Dealing with accented characters

If you’ve come here looking for the HOWTO, jump to the technical bit below.

We ran into a rather frustrating problem when we tried to put a search system on top of our newly imported dictionary database: how do you search for words which may or may not contain diacritics, if you don’t know if the diacritics exist or not?

How we use diacritics

As a result of a decision made 50 years ago, we don’t use diacritics for Latin words unless we think it would be interesting or useful to do so at a given point. So any individual instance of a word may, or may not, include diacritics, and you won’t know until you look at it whether it does or not.

For example, take the word ‘excidere’. We don’t normally add diacritics to it, except in two headwords: we have two entries for words spelled ‘excidere’, and both have diacritics — 1 excĭdere and 2 excīdere.

In print, this isn’t a problem, or even a real inconsistency. Readers looking for excidere turn to p. 831 (excessivusexcipere), and if their Latin is very good, the diacritics help them to choose which homonym is most likely to provide a correct definition. If you don’t know what the diacritics signify, you can safely ignore them, you’d just have to look at both homonyms.

This sort of thing is consistent throughout the dictionary. At all times where we use diacritics, they are merely an aid to the reader — they serve no semantic purpose in our Latin text.

The problem

How do you know in advance that the word or words you are searching for may or may not contain diacritics? Even assuming that your Latin is good enough to put the diacritics on, and that you’re computer literate enough to know how to type them: if you don‘t have the print dictionary in front of you, you’re stumped.

A user searching for our ‘excidere’ entry  is going get no results and wonder why we missed such an obvious word — they’re hardly likely guess that the problem is technical rather than editorial.

This is obviously a major problem: how do you find an entry when you don’t know how to spell its headword?

We can’t strip the diacritics from 81,000 entries on the fly, as that would make things painfully slow. We can’t strip the diacritics from the source data because then the online dictionary would look too different from the printed one.

Adding a filter to eXist

The obvious solution is to remove all diacritics from the search index. That way, you can search for ‘excidere’ and get back both entries, which display with their diacritics intact. Other native XML databases, such as BaseX, allow you to set an option to do just this. In eXist, however, it isn’t so simple. In general, we’ve been rather pleased with eXist, but this is a serious shortcoming (for us at least) with the system. The benefit of open source technologies, of course, is that you can add functionality if you need to, so that’s what we’ve done: added a filter to the indexing system to remove diacritics from both Latin and polytonic Greek.

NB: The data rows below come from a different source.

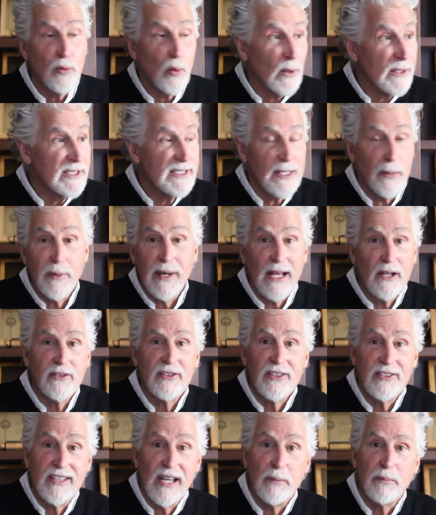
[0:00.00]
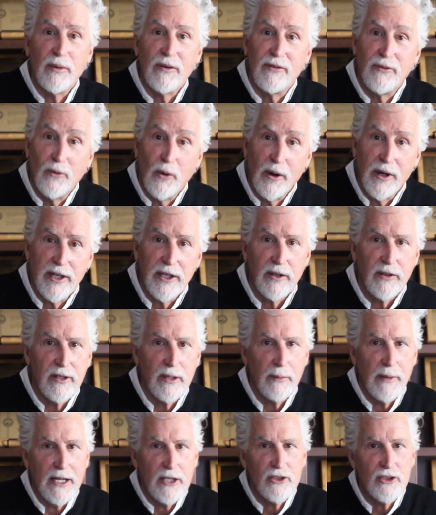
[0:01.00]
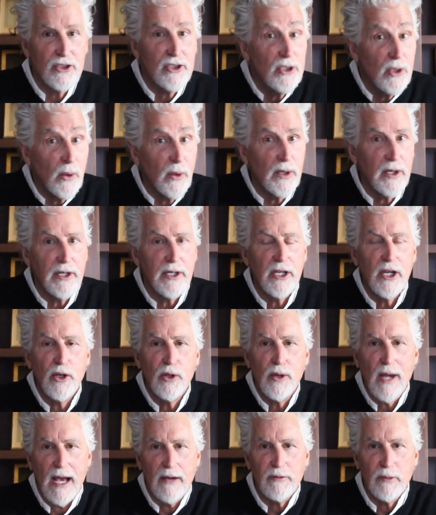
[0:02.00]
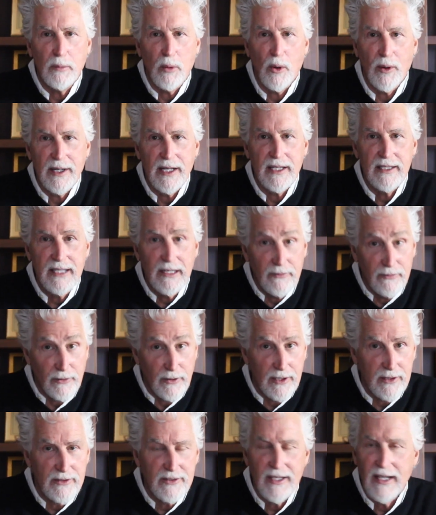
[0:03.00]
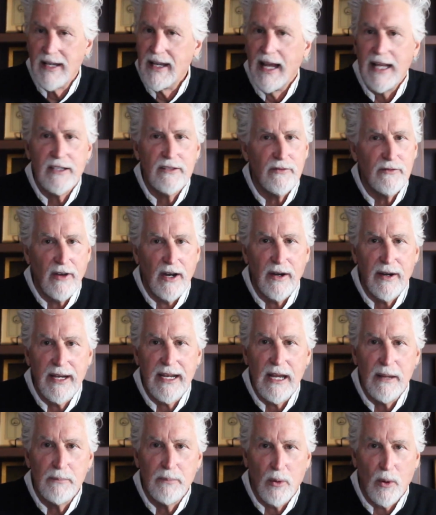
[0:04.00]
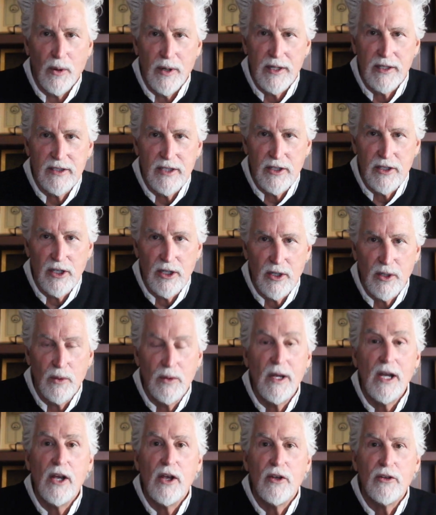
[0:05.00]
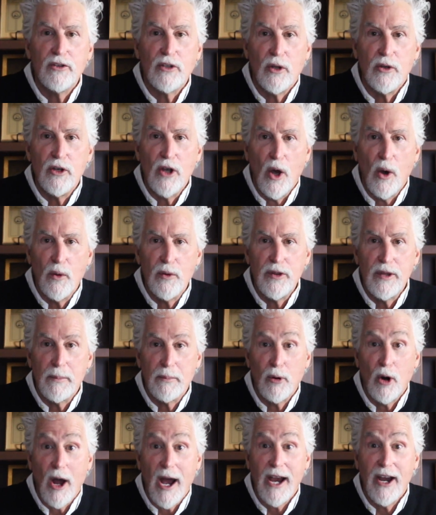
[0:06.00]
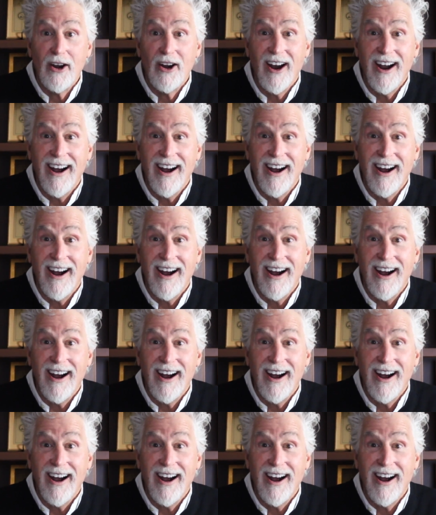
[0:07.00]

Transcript: what someone else has done before you, to make sure you have a point of difference. It's very important to do, so know the prior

Given that this feature may be of use to others, I’ve written a step-by-step guide. Any feedback, as always, is more than welcome!

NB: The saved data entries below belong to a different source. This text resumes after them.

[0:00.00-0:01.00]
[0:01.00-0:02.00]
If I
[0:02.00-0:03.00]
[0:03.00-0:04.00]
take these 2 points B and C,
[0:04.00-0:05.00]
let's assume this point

Tom Wrobel (thomas.wrobel@classics.ox.ac.uk)

The technical part

Edit: this does not work with eXist 2.0 or later (see the comments below). At the time the article was written, eXist was at version 1.4.

In order to strip diacritics, we have to provide a custom analyzer class to eXist’s Lucene indexer, and then compile eXist from source using the new analyzer. Sounds easy enough, right?

Thankfully, a lot of the work has already been done, thanks (heartfelt thanks) to Mike Sokolov’s ISOLatin1AccentAnalyzer (http://sourceforge.net/p/exist/patches/173/), which is (I assume) based on Lucene’s own ASCIIFoldingFilter. However, you may want to make your own selection of character replacements.

For those wanting to see the code used here, please download the zip file at comment #3 on the Lucene Filter that Flattens Diacritics page.

Step 1. Work out which characters you will need to flatten

If no one, to date, has written the definitive list of all of the characters you might want to change, you’ll have to find them. Some good lists do exist, but none of the standard ones (such as Lucene’s ASCIIFoldingFilter) work for polytonic Greek. In addition, you will probably want to customize that list.

Note: a better approach would be to normalize the text into the NFD form, and then just strip out the combining characters, that way we’re much less likely to need to revise the list. I will be looking into doing this at a later stage, but it requires a more basic revision of Mike Sokolov’s code, and I want to get the system stable for the time being.

We started with a simple perl script which we ran across our XML files and which printed a list of all of the characters we use. This gave us a comprehensive list of the characters that may need to be replaced. If you’d like a look at the script, see the zip file on soureforge.

Step 2. Get hold of the eXist source code

We deployed eXist as a .war, so we had to download the standard eXist .jar. In addition, you’re probably going to want to test this outside of your production eXist site anyhow, so starting from a clean download in a sandbox is probably a good idea.

Step 3. Set up and test a sandboxed eXist

Go through the normal eXist setup procedures (http://exist-db.org/exist/quickstart.xml) for your newly downloaded version. Make sure everything’s working fine — you can always copy across the conf.xml and data directory from your existing WEB-INF folder.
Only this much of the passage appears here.